When a macro fails a spec check at the repl, the message printed includes the (often large) ex-data map generated by spec explain:
Clojure 1.9.0-RC1
user=> (let [x] 5)
CompilerException clojure.lang.ExceptionInfo: Call to clojure.core/let did not conform to spec:
In: [0] val: () fails spec: :clojure.core.specs.alpha/bindings at: [:args :bindings :init-expr]

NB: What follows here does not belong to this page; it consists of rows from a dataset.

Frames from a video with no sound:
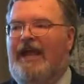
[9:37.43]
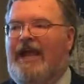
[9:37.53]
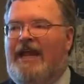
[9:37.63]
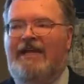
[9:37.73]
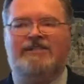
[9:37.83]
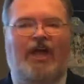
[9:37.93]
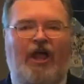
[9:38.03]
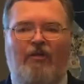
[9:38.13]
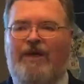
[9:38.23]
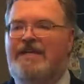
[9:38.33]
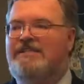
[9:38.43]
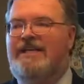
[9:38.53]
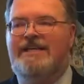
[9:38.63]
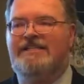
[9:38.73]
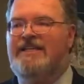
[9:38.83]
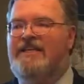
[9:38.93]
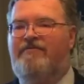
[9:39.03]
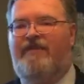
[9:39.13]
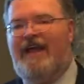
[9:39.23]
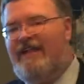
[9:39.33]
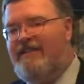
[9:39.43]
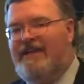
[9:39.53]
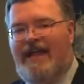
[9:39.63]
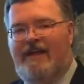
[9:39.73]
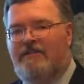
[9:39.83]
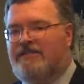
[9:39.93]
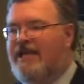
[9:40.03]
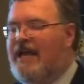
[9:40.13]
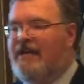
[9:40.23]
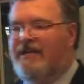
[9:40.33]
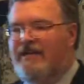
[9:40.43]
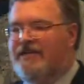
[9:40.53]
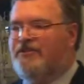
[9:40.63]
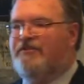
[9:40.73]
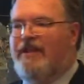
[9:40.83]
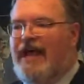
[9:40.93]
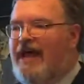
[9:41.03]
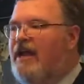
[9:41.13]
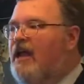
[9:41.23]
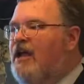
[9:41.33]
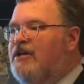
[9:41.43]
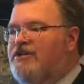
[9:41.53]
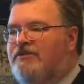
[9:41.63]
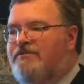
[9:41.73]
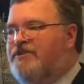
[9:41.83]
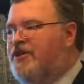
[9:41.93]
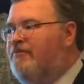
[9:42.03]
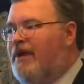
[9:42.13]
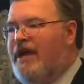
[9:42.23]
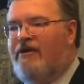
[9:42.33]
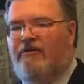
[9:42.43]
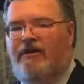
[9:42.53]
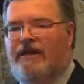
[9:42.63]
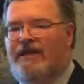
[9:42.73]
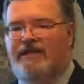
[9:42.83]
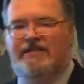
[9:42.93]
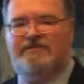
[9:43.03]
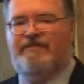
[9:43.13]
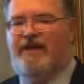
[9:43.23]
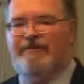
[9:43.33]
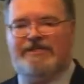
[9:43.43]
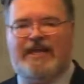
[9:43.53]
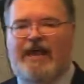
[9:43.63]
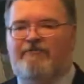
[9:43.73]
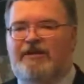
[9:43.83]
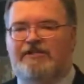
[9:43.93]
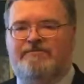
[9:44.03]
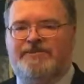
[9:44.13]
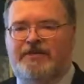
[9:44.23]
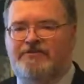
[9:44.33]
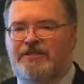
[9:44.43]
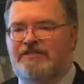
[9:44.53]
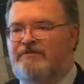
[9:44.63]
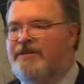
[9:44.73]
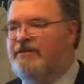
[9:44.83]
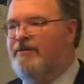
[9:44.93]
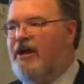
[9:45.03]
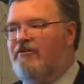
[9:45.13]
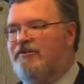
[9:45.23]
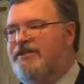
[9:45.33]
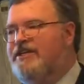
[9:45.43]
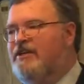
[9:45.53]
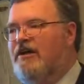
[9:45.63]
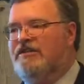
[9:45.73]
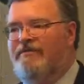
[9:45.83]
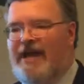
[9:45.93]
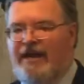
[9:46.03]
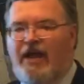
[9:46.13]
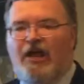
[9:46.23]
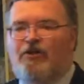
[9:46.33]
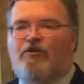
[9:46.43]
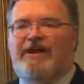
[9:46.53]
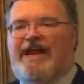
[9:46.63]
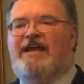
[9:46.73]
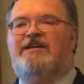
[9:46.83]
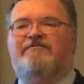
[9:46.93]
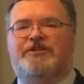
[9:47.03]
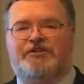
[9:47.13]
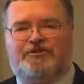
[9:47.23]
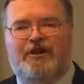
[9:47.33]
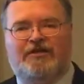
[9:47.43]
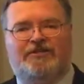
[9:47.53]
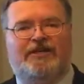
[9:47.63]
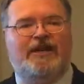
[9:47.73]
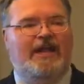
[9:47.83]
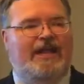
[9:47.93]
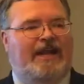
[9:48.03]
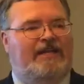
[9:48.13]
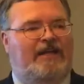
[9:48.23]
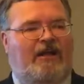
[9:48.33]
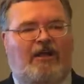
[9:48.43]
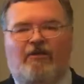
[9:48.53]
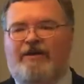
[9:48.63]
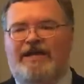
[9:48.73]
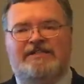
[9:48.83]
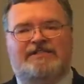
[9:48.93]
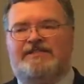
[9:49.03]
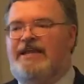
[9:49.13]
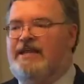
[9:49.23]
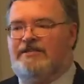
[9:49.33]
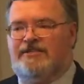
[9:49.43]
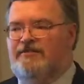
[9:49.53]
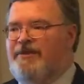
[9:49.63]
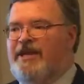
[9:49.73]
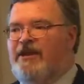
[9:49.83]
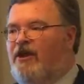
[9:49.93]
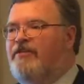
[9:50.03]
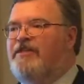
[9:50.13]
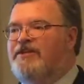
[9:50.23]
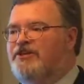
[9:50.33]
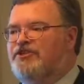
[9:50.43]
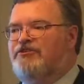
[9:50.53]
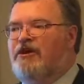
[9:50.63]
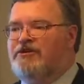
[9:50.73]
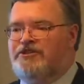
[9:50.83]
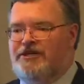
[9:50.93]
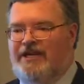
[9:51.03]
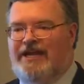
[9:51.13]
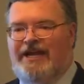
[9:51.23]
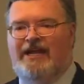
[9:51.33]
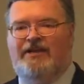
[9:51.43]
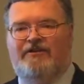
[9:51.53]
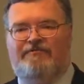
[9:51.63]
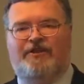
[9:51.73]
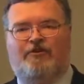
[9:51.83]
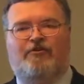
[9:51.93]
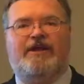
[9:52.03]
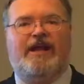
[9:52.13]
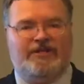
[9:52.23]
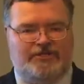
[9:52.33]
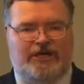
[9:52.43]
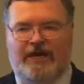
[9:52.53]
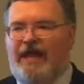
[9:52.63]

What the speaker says: And it's always easy to find the downside to this or that. Joseph Schumpeter, in his famous Capitalism, Socialism, and Democracy, talks about creative destruction. And it always stinks to be on the destruction end of the creation.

predicate: any?, Insufficient input
#:clojure.spec.alpha{:problems [{:path [:args :bindings :init-expr], :reason "Insufficient input",
:pred clojure.core/any?, :val (), :via [:clojure.core.specs.alpha/bindings
:clojure.core.specs.alpha/bindings], :in [0]}], :spec
#object[clojure.spec.alpha$regex_spec_impl$reify__1188 0x3f9270ed
"clojure.spec.alpha$regex_spec_impl$reify__1188@3f9270ed"], :value ([x] 5), :args ([x] 5)},
compiling:(NO_SOURCE_PATH:18:1)
As I understand it, checkSpecs in Compiler.java calls macroexpand-check from spec. For failures, macroexpand-check throws an ExceptionInfo with the explain data in the data map. checkSpecs catches this and throws a new CompilerException, passing the ExceptionInfo as the cause. The CompilerException constructor calls toString on the cause, which for ExceptionInfo generates a string with both the message and the data map.

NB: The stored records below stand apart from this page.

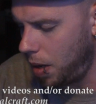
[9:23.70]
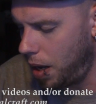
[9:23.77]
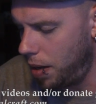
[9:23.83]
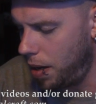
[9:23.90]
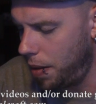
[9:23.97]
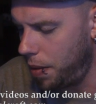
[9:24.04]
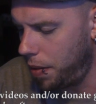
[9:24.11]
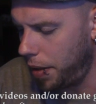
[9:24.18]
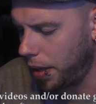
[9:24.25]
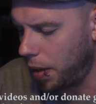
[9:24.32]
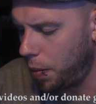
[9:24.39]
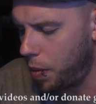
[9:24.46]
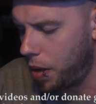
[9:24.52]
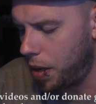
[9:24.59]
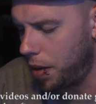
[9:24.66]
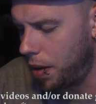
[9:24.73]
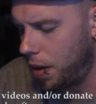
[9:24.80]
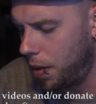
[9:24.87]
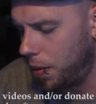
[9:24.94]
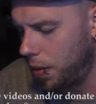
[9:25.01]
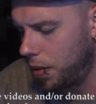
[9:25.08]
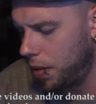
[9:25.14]
Another thing I want to
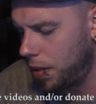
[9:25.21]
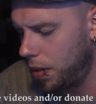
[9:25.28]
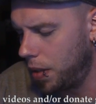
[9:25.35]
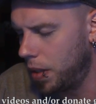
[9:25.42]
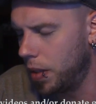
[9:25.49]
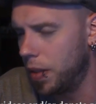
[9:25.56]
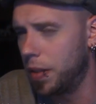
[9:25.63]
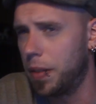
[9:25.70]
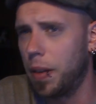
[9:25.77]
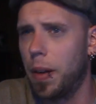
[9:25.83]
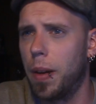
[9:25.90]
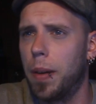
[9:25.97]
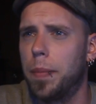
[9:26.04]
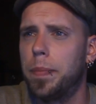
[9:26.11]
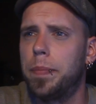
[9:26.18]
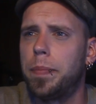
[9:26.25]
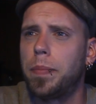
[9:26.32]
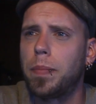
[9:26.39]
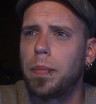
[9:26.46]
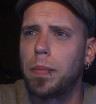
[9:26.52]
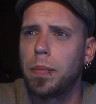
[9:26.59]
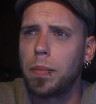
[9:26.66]
note is I
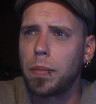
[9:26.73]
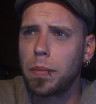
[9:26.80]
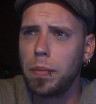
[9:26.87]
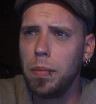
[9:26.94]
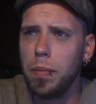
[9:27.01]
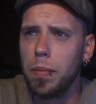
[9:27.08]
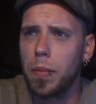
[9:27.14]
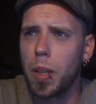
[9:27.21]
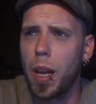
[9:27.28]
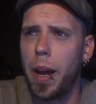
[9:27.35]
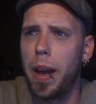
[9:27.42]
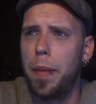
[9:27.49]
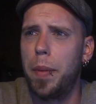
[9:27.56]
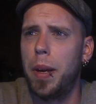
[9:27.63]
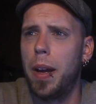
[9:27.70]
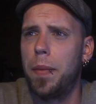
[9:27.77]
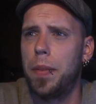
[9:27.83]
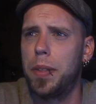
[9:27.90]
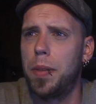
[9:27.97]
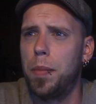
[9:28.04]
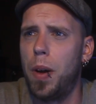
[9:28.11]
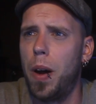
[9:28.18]
have been having
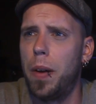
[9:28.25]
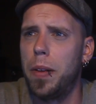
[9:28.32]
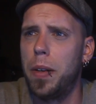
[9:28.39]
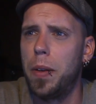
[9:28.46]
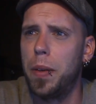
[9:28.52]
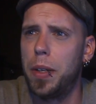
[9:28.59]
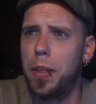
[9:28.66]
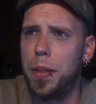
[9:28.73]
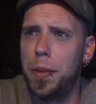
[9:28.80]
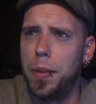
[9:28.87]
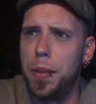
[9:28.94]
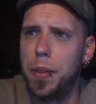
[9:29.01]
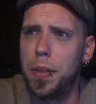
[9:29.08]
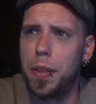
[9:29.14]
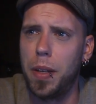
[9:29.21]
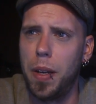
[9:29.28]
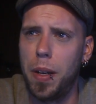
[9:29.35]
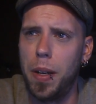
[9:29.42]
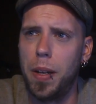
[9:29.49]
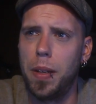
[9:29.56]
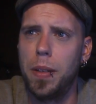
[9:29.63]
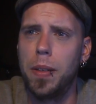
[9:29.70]
some audio issues,
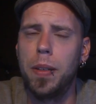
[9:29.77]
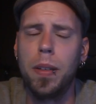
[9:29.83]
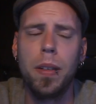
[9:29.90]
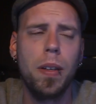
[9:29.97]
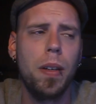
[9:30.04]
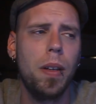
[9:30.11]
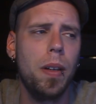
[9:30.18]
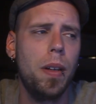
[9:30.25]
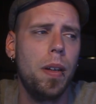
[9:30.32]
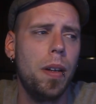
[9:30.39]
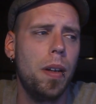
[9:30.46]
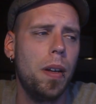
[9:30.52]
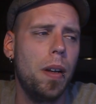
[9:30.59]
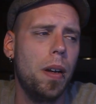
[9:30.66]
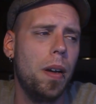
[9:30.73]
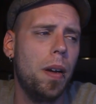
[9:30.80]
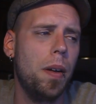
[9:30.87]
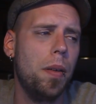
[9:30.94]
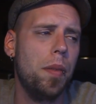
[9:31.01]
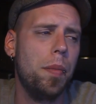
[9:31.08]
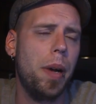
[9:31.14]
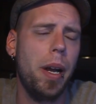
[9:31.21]
and
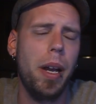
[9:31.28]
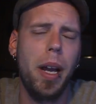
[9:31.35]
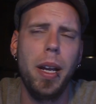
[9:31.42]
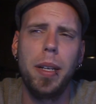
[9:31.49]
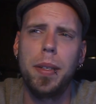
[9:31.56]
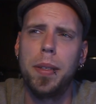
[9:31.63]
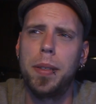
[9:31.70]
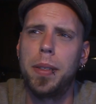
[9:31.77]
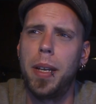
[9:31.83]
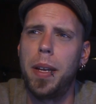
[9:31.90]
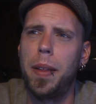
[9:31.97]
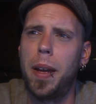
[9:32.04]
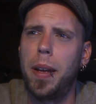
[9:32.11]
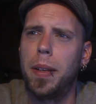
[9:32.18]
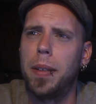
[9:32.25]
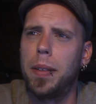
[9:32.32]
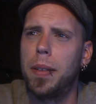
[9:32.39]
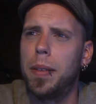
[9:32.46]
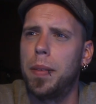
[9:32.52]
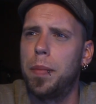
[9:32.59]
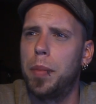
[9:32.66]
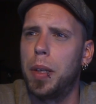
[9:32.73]
I hate to say that
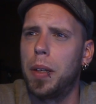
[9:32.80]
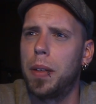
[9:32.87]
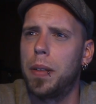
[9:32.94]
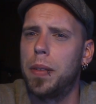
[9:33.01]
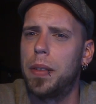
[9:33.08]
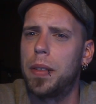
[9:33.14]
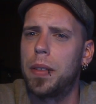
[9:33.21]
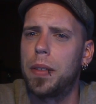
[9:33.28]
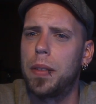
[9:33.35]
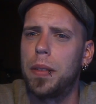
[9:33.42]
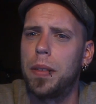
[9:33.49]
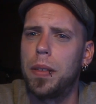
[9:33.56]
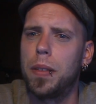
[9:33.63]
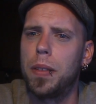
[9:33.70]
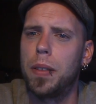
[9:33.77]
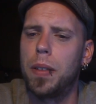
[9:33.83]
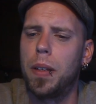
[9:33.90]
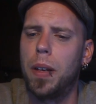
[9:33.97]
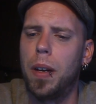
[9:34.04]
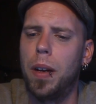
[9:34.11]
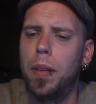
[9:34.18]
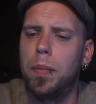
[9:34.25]
because
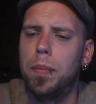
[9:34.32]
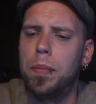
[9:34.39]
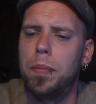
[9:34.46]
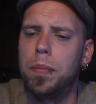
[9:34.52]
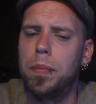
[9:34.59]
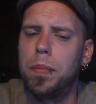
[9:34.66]
I'm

Possibly, you could add a new overload of the CompilerException constructor, which specifies both an explicit message and a cause (using the message in a call to errorMsg). Then checkSpecs could use this overload, passing ExceptionInfo.getMessage and avoiding printing of the data map.
I've marked this as major, because I think the data map dumps have the potential to be intimidating to newcomers.